Let's get right to it. How do Americans feel about new gun control laws after years of non-stop street violence?
A new ABC News/Washington Post poll released Tuesday from among more than 1,000 U.S. adults found that Americans overall are less supportive of new gun control legislations than they were just three years ago. People between the ages of 18-29 saw the sharpest decline in backing for new weapons laws, with fewer than half now saying new legislation is needed to reduce the risk of future mass shootings or to block "red flag" buyers.
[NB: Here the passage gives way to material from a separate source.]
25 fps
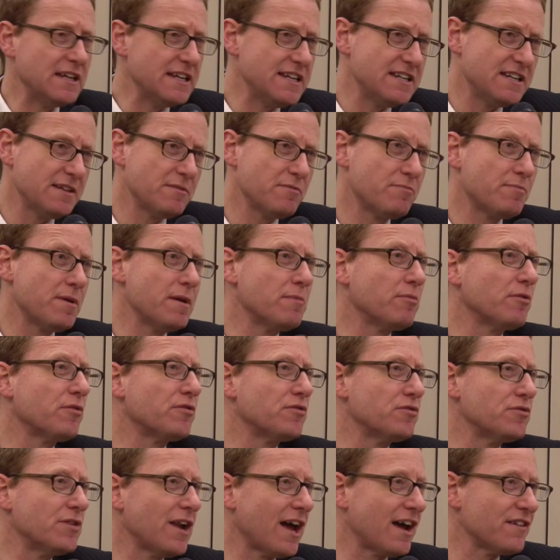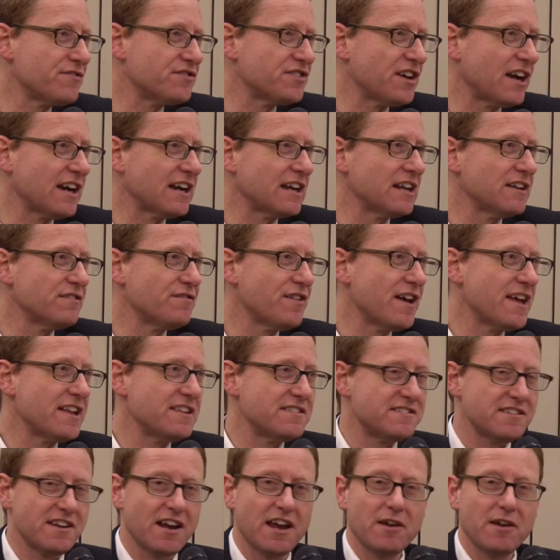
leading people through life cycle events,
In April 2018, the last time the ABC/Washington Post survey was conducted on this issue, 65 percent of these young Americans said they support gun control laws. That percentage is now 45.
The news doesn't get better across any demographic. Self-confessed liberals still strongly support gun control, but that's about it.
TTAG notes that, despite every form of narrative manipulation thrown at the public, it's as if:
Gosh, it’s almost as if living through a year of pandemic, riots, increased urban violence, the proliferation of zero bail policies and defunded police departments has had an effect on the American public. Maybe those 8.4 million first-time gun buyers’ opinions are being affected by their status as new firearm owners and that’s being reflected in these results.
Maybe those new gun owners just aren’t buying the party line that the best way to DO SOMETHING about violent crime is to disarm law-abiding gun owners and limit their ability to defend themselves and their families. Crazy, huh?